Tuesday, August 20, 2013

Night Film by Marisha Pessl



Night Film by Marisha Pessl
Release Date – August 20, 2013
Publisher Website -  Random House
Publisher Social Media -  Twitter
Pages -  624 pages
My Rating- 5/5
**obtained for review from publisher**

Here is the Goodreads synopsis
Brilliant, haunting, breathtakingly suspenseful, Night Film is a superb literary thriller by The New York Times bestselling author of the blockbuster debut Special Topics in Calamity Physics.

On a damp October night, beautiful young Ashley Cordova is found dead in an abandoned warehouse in lower Manhattan. Though her death is ruled a suicide, veteran investigative journalist Scott McGrath suspects otherwise. As he probes the strange circumstances surrounding Ashley’s life and death, McGrath comes face-to-face with the legacy of her father: the legendary, reclusive cult-horror-film director Stanislas Cordova—a man who hasn’t been seen in public for more than thirty years.

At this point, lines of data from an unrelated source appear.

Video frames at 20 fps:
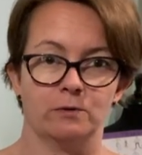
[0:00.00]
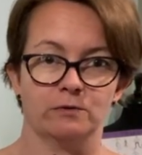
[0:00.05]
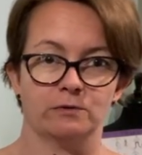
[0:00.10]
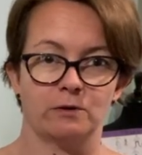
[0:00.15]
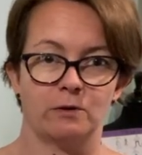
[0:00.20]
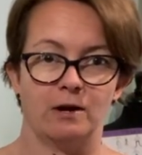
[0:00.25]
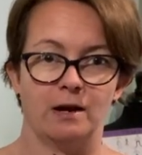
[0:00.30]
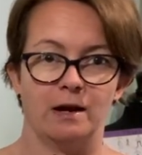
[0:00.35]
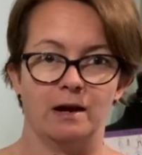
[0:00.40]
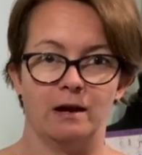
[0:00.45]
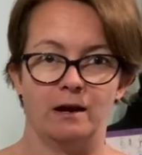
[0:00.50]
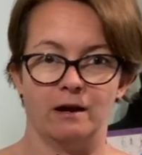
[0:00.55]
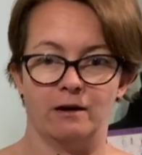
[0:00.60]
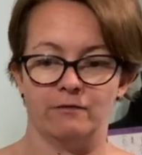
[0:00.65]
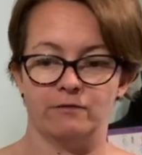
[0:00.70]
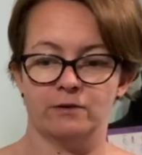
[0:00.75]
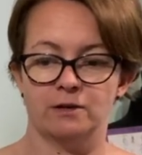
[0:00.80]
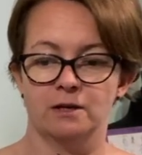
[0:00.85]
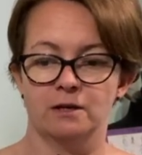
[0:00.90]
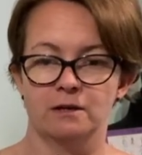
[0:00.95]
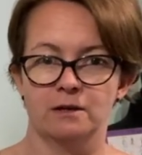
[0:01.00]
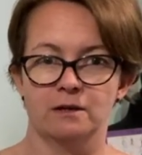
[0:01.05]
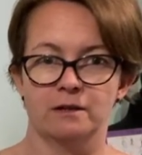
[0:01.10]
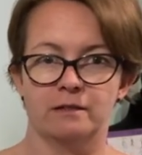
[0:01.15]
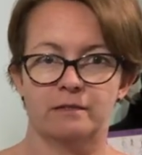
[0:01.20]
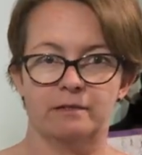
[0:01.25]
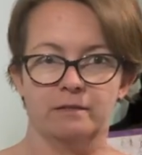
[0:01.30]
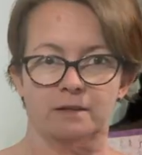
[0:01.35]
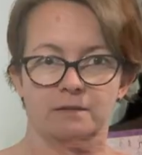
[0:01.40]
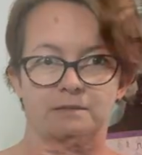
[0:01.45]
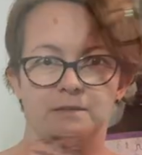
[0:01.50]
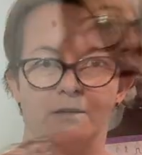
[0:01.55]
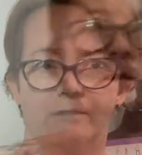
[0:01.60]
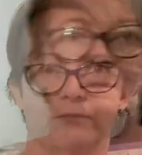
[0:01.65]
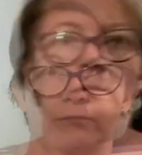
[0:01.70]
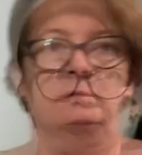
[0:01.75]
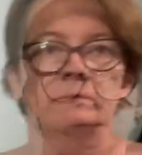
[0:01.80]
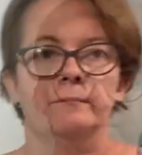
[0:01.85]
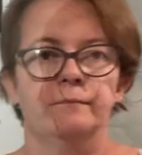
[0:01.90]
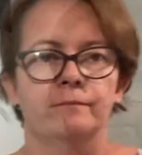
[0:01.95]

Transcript: So I love this outfit.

For McGrath, another death connected to this seemingly cursed family dynasty seems more than just a coincidence. Though much has been written about Cordova’s dark and unsettling films, very little is known about the man himself.

Driven by revenge, curiosity, and a need for the truth, McGrath, with the aid of two strangers, is drawn deeper and deeper into Cordova’s eerie, hypnotic world.

The last time he got close to exposing the director, McGrath lost his marriage and his career. This time he might lose even more.

Night Film, the gorgeously written, spellbinding new novel by the dazzlingly inventive Marisha Pessl, will hold you in suspense until you turn the final page.
Soverign. Deadly. Perfect. These words that are the motto of Cordova's biggest fans could also describe Marisha Pessl's second novel. A novel that starts out unraveling the mystery behind a beautiful woman's death, and quickly leads you into the darkness. Perception is in the eye of the beholder, and the truth may not exist. It's a hard novel to review because so much of it is a spoiler. This experience is best enjoyed untainted, and I am going to aim to do just that with my review.

Marisha Pessl's writing is nearly flawless. The unraveling of this taunt, mind trippy thriller is kept a fever pitch, and as a result the 600+  pages fly by. The infusion of media throughout the novel immerses the reader into the story in a unique way. It makes the experience more authentic, and is cleverly done. This is a book that wants to wrap you in itself, and leave you in pieces on the other side. Marisha expertly maneuvers the reader through this in such a way that you become not only immersed, but obsessed.

Scott McGrath is a mess, and that's before the story even really starts. Obsession, perception, and faith flow through this novel, and it's a defining characteristic of it’s main character.  Scott acts as a mirror for the reader because he‘s just as desperate to uncover the truth. He becomes single minded in his pursuit of what he deems the truth behind Cordova, and Ashley's death. The mystery of the director captivates even more than the mystery of Ashley. It's not hard to see why the infamous, mysterious director has such a pull for his fanatics, and Scott himself.

Choices and perception haunt this novel. Faith, and what you believe are such strong forces. It's characters, and the reader, are forced to confront what it means to make a choice based upon something you believe in so fully. Does the way you perceive something validate the choices you make? Does believing something make it true? Scott, and likewise the reader have to struggle with this. It asks you to reconcile the belief that two (or more) realities can exist side by side. That for some their reality can be an absolute, even if different from the reality others can see. It's a novel that makes you question your stance on everything. It gets into your head, and messes with it in the most delicious way possible, because you end up begging it to.  It leaves you gasping, disoriented and sifting through the murkiness for the smallest grain of truth only to realize how futile that really is. It's like a rabbit hole that inexplicably leads nowhere.

The secondary characters are just as mystifying as the rest of the novel. Nora and Hopper are both the type of characters that are created for the movie screen. The novel reads like a movie, and these two characters are going to provide a juicy, delicious role for some young actors. They read like characters straight out of one of Cordova's movies and have motives of their own.

This novel, as the Cordovites favourite saying goes, is sovereign, deadly, and perfect. A second novel that establishes Marisha Pessl as not only a fantastic writer, but someone who deserves to be on your auto buy list, regardless of the subject matter. Trying to unravel the enigma that is Cordova is the perfect way to spend the last dying days of summer.

2 comments:

  1. Hey, thanks for the great review. I haven't heard of this book before, but I'll definitely have a look at it now!